El marisco fue en las islas orientales un recurso fundamental durante las hambrunas, junto al gofio de cosco, de manera que en los períodos de sequía y escasez la gente sobreexplotaba las zonas de marisqueo. Los Rial es seguro que hallaron en Lobos un paraíso para su particular afición culinaria gaditana que, de paso, contaba ya con tradición entre los pescadores que pasaban temporadas en la isla, de manera que por unos y otros el hecho es que hay bastante fundamento para afirmar que en Lobos se consumía habitualmente en la dieta básica de alimentación y se embotellaba para su comercialización, como se hacía en Fuerteventura y Lanzarote.

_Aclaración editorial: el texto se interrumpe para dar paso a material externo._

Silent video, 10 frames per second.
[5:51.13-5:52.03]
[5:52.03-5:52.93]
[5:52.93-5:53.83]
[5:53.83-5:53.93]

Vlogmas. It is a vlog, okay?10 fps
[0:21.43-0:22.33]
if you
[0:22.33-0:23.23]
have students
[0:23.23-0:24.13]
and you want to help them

Para atribuir origen romano a estos concheros hallados en la playa se ha querido ver una prueba en un detalle muy particular de los miles de conchas halladas de canaílla, y es que presentan invariablemente una rotura de la punta indicativa de manipulación con un fin particular. Para los arqueólogos implicados en esta hipótesis no parece haber muchas dudas de que la muesca se habría hecho para extraer la glándula del codiciado tintóreo, exactamente a través del mismo patrón de rotura que fue anunciado antes por el equipo de Darío Bernal en el yacimiento de Carteia en la bahía de Algeciras como indicativo de la explotación purpuraria. El anuncio de Bernal de enero de 2012 concuerda llamativamente con el que luego se ha hecho en Lobos en 2013, de manera que resulta un calco poco inocente y claramente intencional, dado el empeño de algunos en vincular a Canarias con la actividad pesquera gaditana del denominado Círculo del Estrecho.

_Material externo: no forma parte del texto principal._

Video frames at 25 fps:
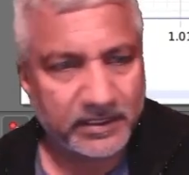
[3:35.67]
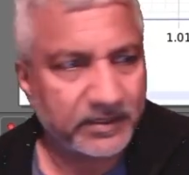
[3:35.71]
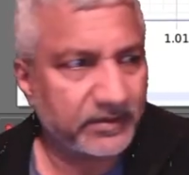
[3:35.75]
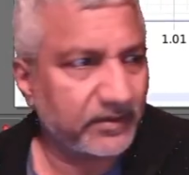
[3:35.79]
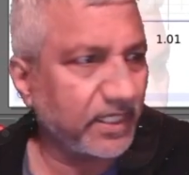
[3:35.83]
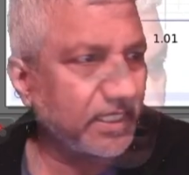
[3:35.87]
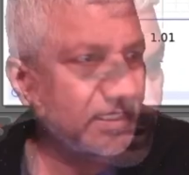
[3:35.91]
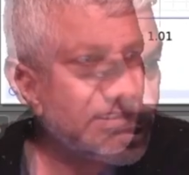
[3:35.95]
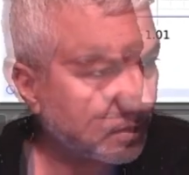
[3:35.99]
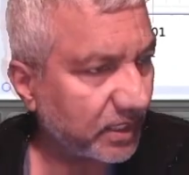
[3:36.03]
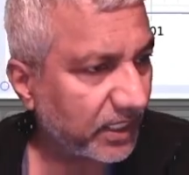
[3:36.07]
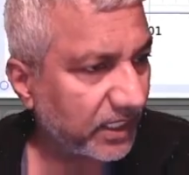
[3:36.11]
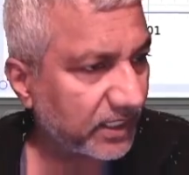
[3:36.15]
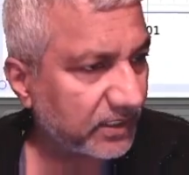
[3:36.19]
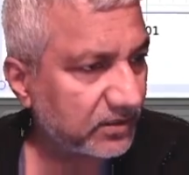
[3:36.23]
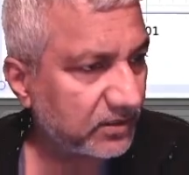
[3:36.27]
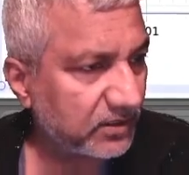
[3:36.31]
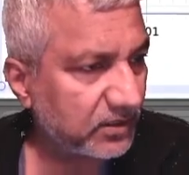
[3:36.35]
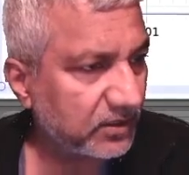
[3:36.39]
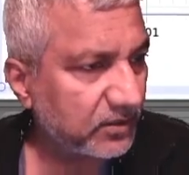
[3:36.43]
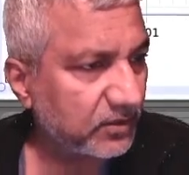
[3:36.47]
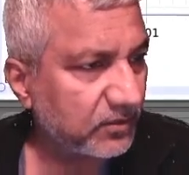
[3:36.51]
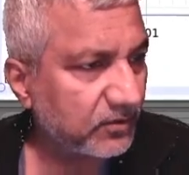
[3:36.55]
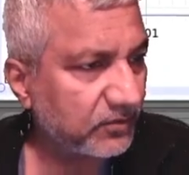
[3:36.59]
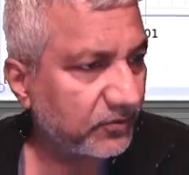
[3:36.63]
That's it.
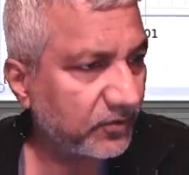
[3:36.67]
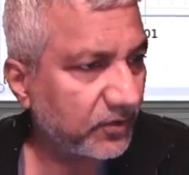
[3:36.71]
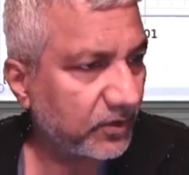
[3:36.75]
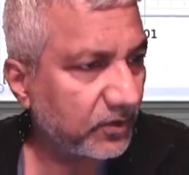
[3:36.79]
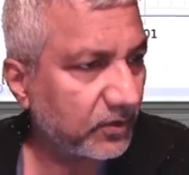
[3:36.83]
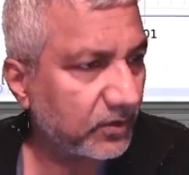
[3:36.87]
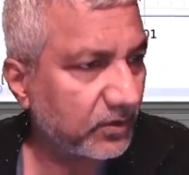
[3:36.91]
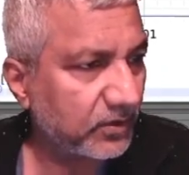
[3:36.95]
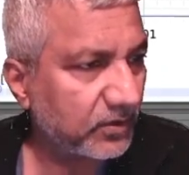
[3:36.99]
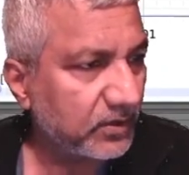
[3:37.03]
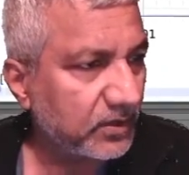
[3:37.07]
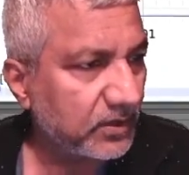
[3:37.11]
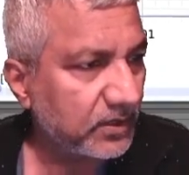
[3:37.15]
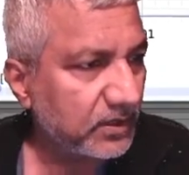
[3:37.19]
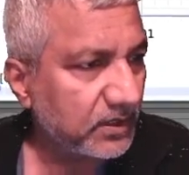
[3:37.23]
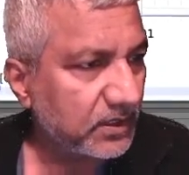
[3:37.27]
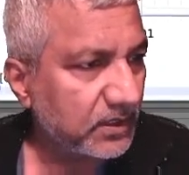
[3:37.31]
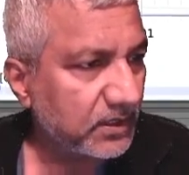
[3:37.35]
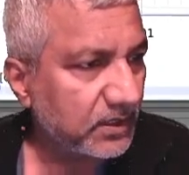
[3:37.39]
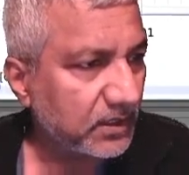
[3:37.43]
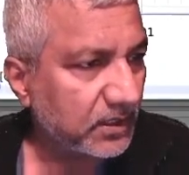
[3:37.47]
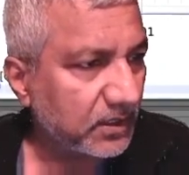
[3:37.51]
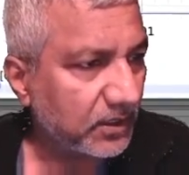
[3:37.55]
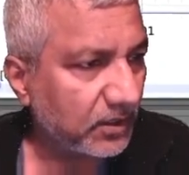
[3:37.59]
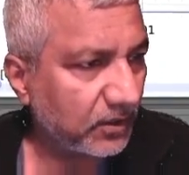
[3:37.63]
Actually go for
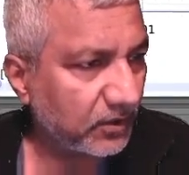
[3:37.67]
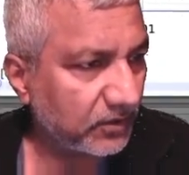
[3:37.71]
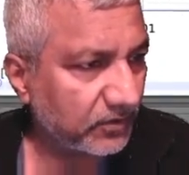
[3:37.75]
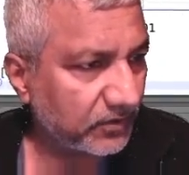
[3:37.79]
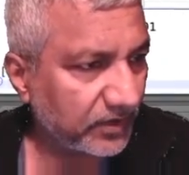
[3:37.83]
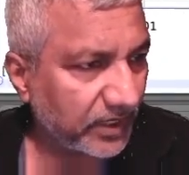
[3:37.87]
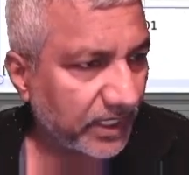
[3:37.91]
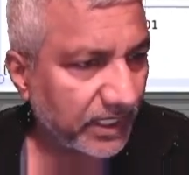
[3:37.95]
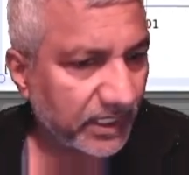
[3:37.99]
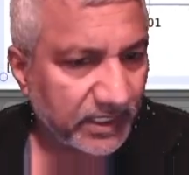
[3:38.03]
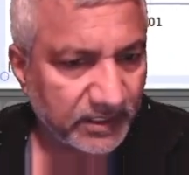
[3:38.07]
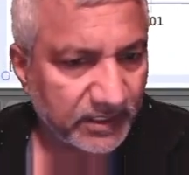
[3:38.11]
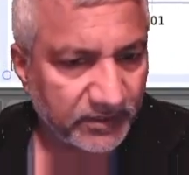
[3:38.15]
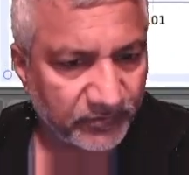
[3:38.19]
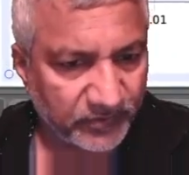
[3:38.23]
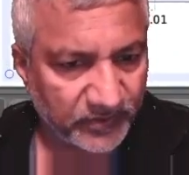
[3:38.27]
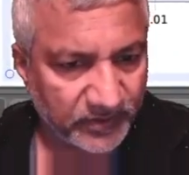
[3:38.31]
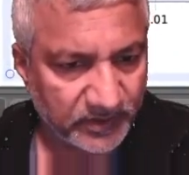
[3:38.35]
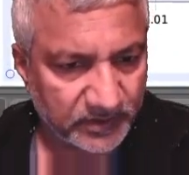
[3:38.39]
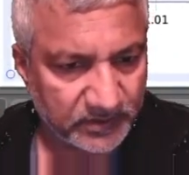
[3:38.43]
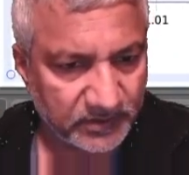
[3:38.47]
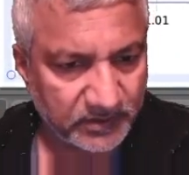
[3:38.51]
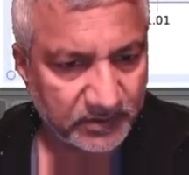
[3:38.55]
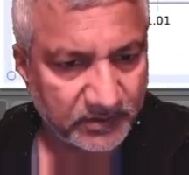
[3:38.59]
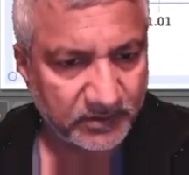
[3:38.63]
quadratic
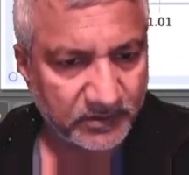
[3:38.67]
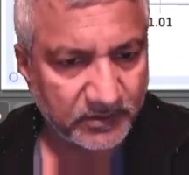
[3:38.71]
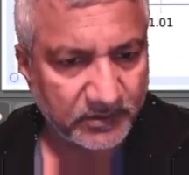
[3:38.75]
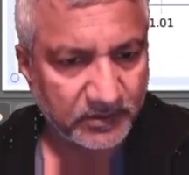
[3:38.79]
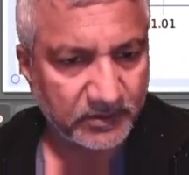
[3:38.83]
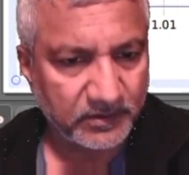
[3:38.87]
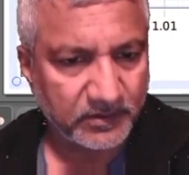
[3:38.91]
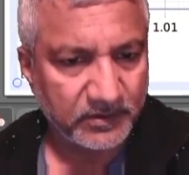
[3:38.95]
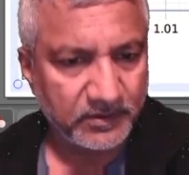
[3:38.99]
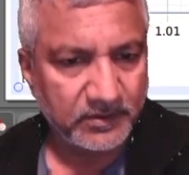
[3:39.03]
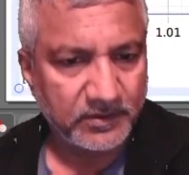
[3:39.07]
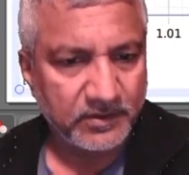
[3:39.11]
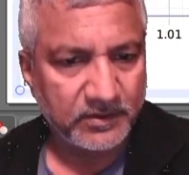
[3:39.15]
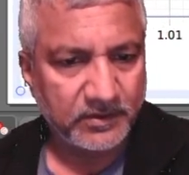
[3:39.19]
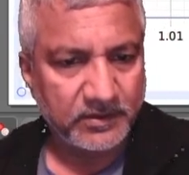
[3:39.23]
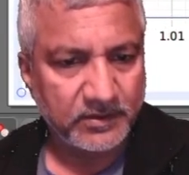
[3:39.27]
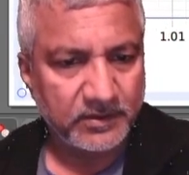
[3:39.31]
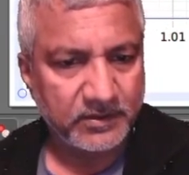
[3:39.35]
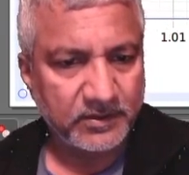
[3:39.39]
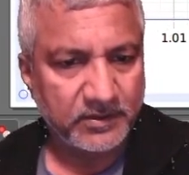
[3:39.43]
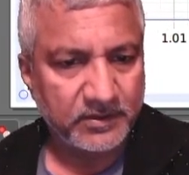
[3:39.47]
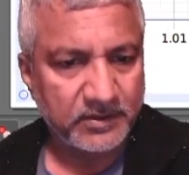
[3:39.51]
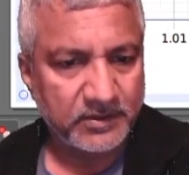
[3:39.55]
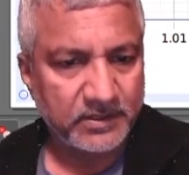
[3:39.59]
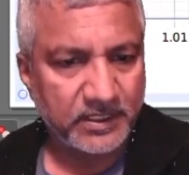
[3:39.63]
fit.
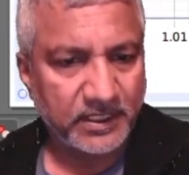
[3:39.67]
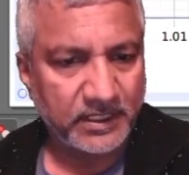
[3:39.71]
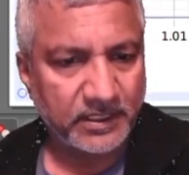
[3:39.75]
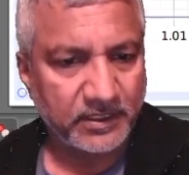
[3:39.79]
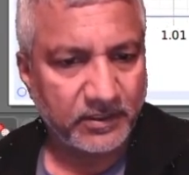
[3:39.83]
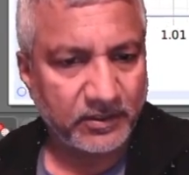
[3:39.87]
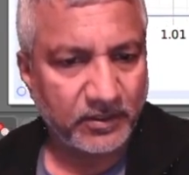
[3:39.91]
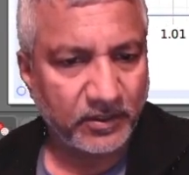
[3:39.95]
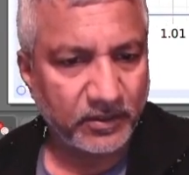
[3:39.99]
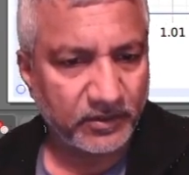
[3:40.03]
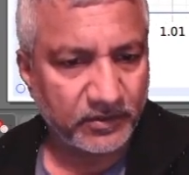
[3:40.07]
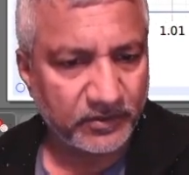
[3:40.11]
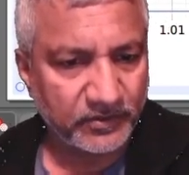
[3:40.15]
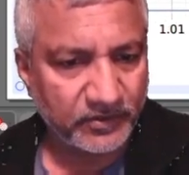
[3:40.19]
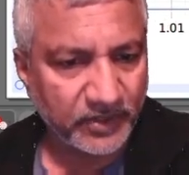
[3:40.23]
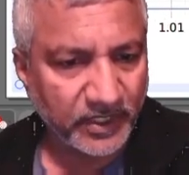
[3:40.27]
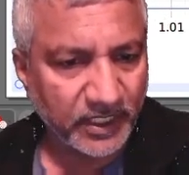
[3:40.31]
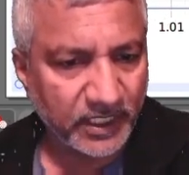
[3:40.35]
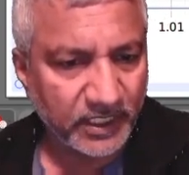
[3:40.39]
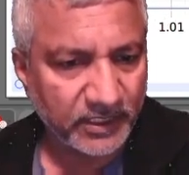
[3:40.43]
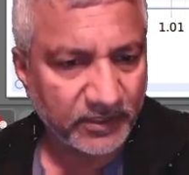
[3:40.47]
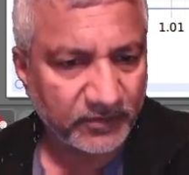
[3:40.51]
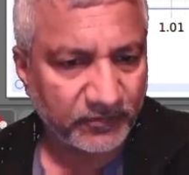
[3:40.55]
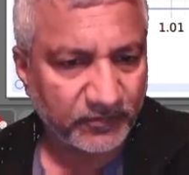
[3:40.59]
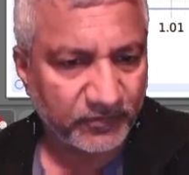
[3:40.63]
Take
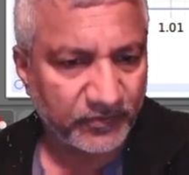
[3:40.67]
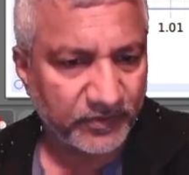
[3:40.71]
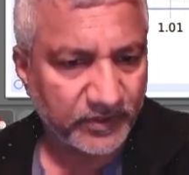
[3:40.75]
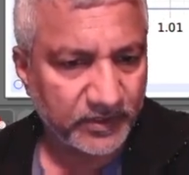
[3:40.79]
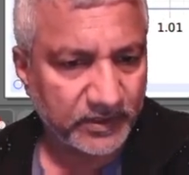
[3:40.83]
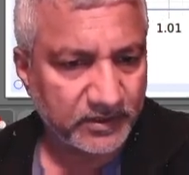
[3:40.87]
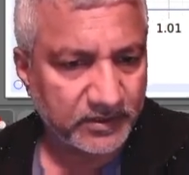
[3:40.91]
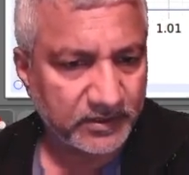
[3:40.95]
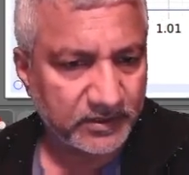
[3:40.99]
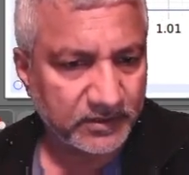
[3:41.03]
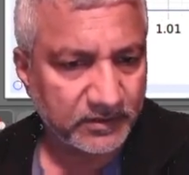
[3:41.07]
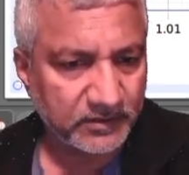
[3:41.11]
quadratic fit.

Pero eso es porque desconocen el secreto del guiso de la canaílla, una técnica que de siempre se ha empleado en Cádiz y en Canarias para extraer con más facilidad el bicho entero con una punta metálica, aguja, cuchillo o anzuelo. Debido a que con la retracción y los gases de la cocción el molusco hace vacío con el fondo de la espiral, y al tirar del músculo por el opérculo resiste con el efecto ventosa y provoca que se parta, se quede dentro y se pierda tiempo en una labor mecánica que requiere destreza, desde hace siglos se rompe la punta opuesta al agujero para sacar la carnada intacta. Se puede comprobar en cualquier manual gaditano sobre cómo cocinar este molusco y ha sido la manera como se ha venido haciendo en Fuerteventura y Lanzarote tradicionalmente, desde hace siglos.

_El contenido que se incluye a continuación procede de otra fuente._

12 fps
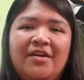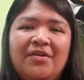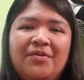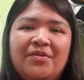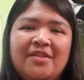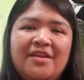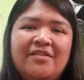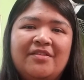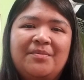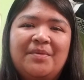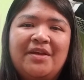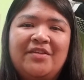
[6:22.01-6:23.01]
cool things
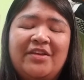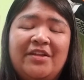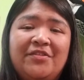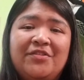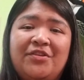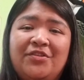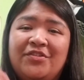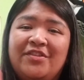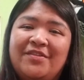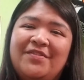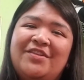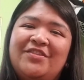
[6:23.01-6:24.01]
on my channel so you should
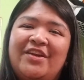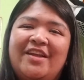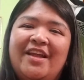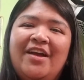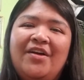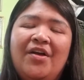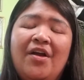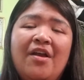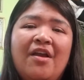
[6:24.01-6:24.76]
definitely check it out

Puede que en la explotación de la púrpura se hiciera lo mismo en crudo, de forma que tanto para extraer la glándula del tinte como para sacar la carnada entera para la cocción con fines de consumo y conserva, se rompe la concha con igual técnica. El patrón de rotura no es suficiente, entonces, para concluir que es la huella de fábrica de la púrpura, y si reunimos todos los indicios citados hasta aquí cabe pensar que resulta más probable, a falta de pruebas de datación segura, que responda a una manera de guisarla para facilitar la extracción con fines de alimentación en tiempos más recientes desde el cuatrocientos, fruto del marisqueo tradicional. Dicho sin ánimo hostil, no tiene mucho sentido irse directamente a la hipótesis más rara y remota, habiendo alternativas más comunes y cercanas para entender lo hallado en el yacimiento de la isla de Lobos.